Cet évangile veut lutter contre tout ce qui est intolérance, fanatisme et purification. Il est une belle leçon de vie et d’humanité. On ne peut pas se permettre de condamner. Le problème n’est pas de purifier mais de donner toute sa chance à ce qui est bon. Tout ce qui est vrai et veut grandir a besoin de temps et doit le prendre ; c’est une loi toute simple de l’existence. Notre propre vie mérite qu’on croit à ce droit de maturation de tout ce qu’elle porte. Nous ne ferons rien de bon si nous sommes intolérants, fanatiques, si nous faisons le tri en cherchant tout le temps la petite bête partout. Nous serons forts par le rayonnement et non par la condamnation.    

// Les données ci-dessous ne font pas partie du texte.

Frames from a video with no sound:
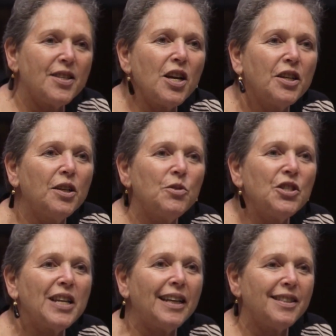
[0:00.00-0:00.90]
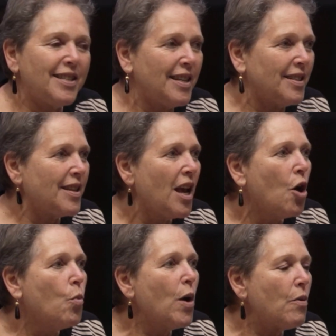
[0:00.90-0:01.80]
circumstances
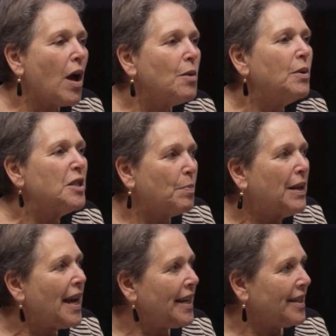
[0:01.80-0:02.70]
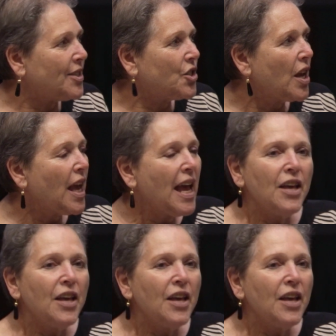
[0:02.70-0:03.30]
where I was placed.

Jésus fait preuve « d’une grande patience et d’une admirable tolérance ». Ce n’est pas une attitude de lâcheté ou de démission ! C’est l’affirmation de ce que Dieu ne désespère jamais de l’humanité et qu’il offre toujours à chacun le temps et la possibilité de devenir meilleur. Le Royaume pousse lentement, et si l’ivraie s’y trouve mêlée, ce n’est que pour un temps. Dieu apparaît comme le cultivateur réaliste, celui qui sait qu’il n’y a pas dans la création un terrain parfait ! Il ne s’étonne pas de découvrir l’ivraie dans le champ du blé. Il nous invite à partager sa patience, à accepter l’ivraie que nous voyons chez les autres et qu’il y a aussi (malheureusement !) en nous : nos limites, nos manques d’amour, nos misères…laissez-les pousser ensemble jusqu’à la moisson !       

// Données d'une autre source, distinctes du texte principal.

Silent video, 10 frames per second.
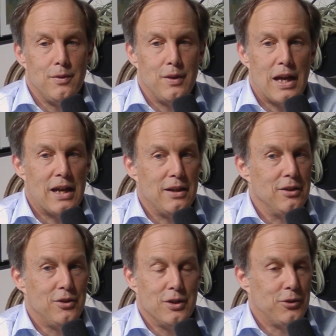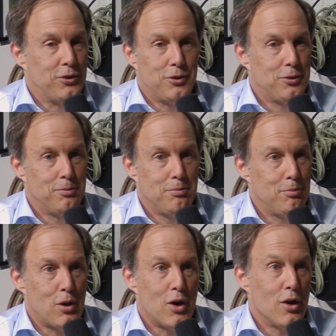that is just
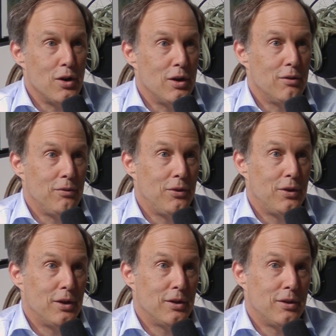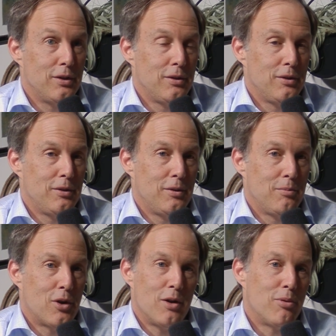part
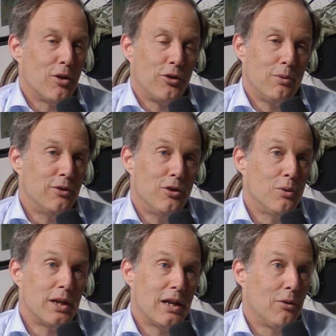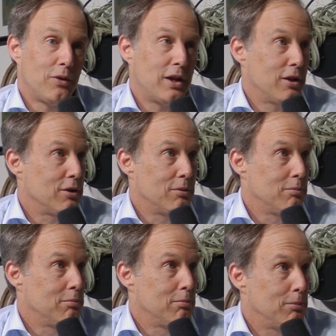and parcel with doing a healthcare
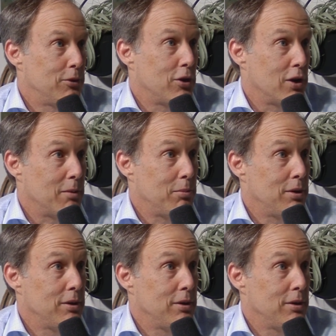startup.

Frères et sœurs, l’évangile ne peut changer le monde malgré lui. Les disciples de tous les temps, peuvent constater chaque jour que le règne de Dieu advient dans un monde où d’autres options sont possibles, où d’autres influences jouent et restent actives. Ainsi, tant qu’il y aura du blé, il y aura l’ivraie ; tant que le monde sera  monde, le mal restera présent et agissant. Comment réagir alors dans un monde marqué par une telle ambiguïté ?

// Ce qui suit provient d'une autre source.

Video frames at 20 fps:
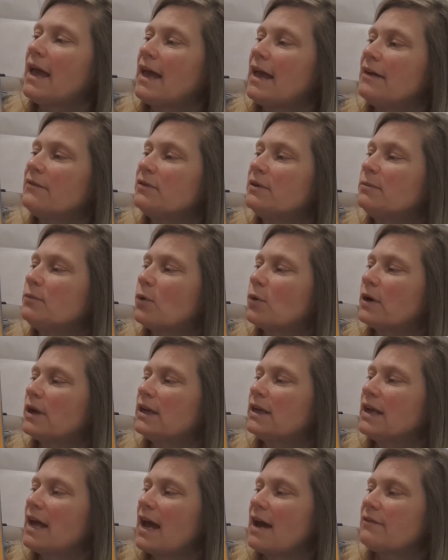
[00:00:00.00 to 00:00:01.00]
Every
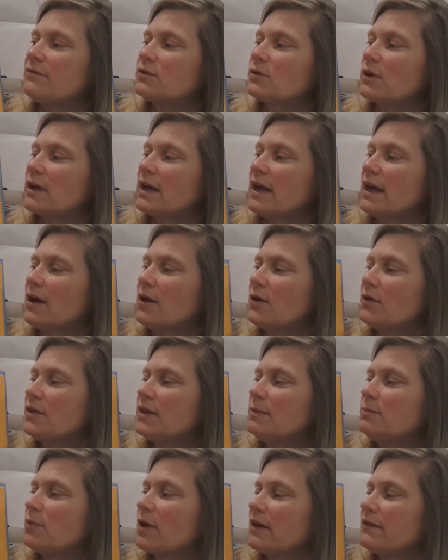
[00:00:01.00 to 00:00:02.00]
morning, after a
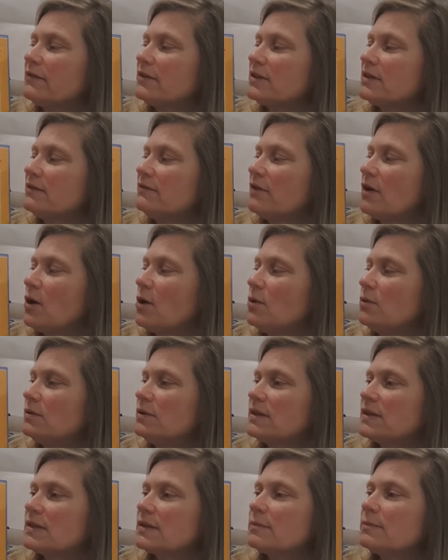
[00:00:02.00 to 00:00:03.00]
healthy breakfast of
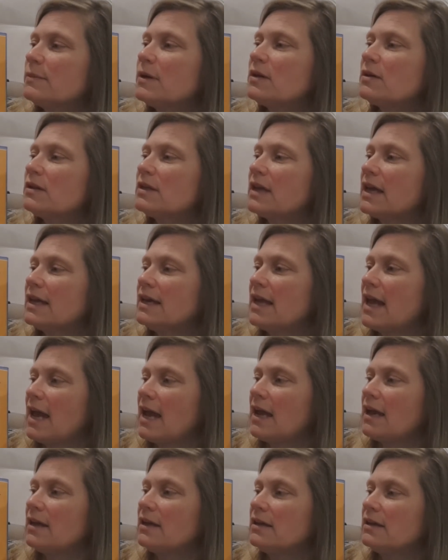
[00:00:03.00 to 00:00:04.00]
oats, milk, and
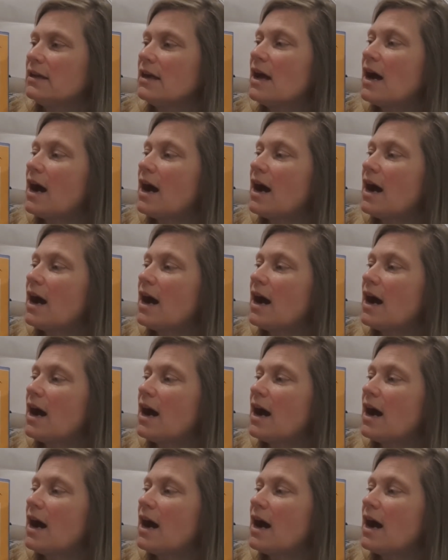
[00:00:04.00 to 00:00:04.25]
hay,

Il n’entre donc pas dans le plan divin  que le bien puisse se cultiver seul dans un monde préservé. Les valeurs du règne de Dieu ont à prendre corps dans un monde bien réel où elles ne sont pas seules. L’expérience de foi ne saurait se vivre en ghetto, dans un monde aseptisé.  L’évangile doit faire face aux vents contraires. Si en effet la foi doit se vivre au milieu du monde tel qu’il est (teinté d’ambiguïté !), et non au milieu d’un monde préservé (une espèce de ghetto !), cela signifie qu’elle doit considérer comme normal d’avoir à se battre pour survivre, elle doit s’attendre à se trouver confrontée à des façons de vivre et de voir qui ne sont pas les siennes.

Dieu, notre Dieu patiente infiniment. Nous aimerions bien mettre ceux qui font le mal hors d’état de nuire, oubliant que là où il y a zizanie et guerre, les responsabilités sont le plus souvent entremêlées. C’est en chaque homme, en chaque existence que le bon grain et l’ivraie croissent, en même temps, à des degrés divers. Heureux sommes-nous car « la toute puissance » de Dieu se déploie dans la miséricorde et la patience : il donne à chacun le temps de la maturation. Même contredit, concurrencé,  le règne de Dieu fera son chemin et on ne saurait douter de l’aboutissement heureux! Il nous invite donc à la confiance ! Et surtout à « la patience envers les autres et au refus du jugement d’exclusion ». Amen.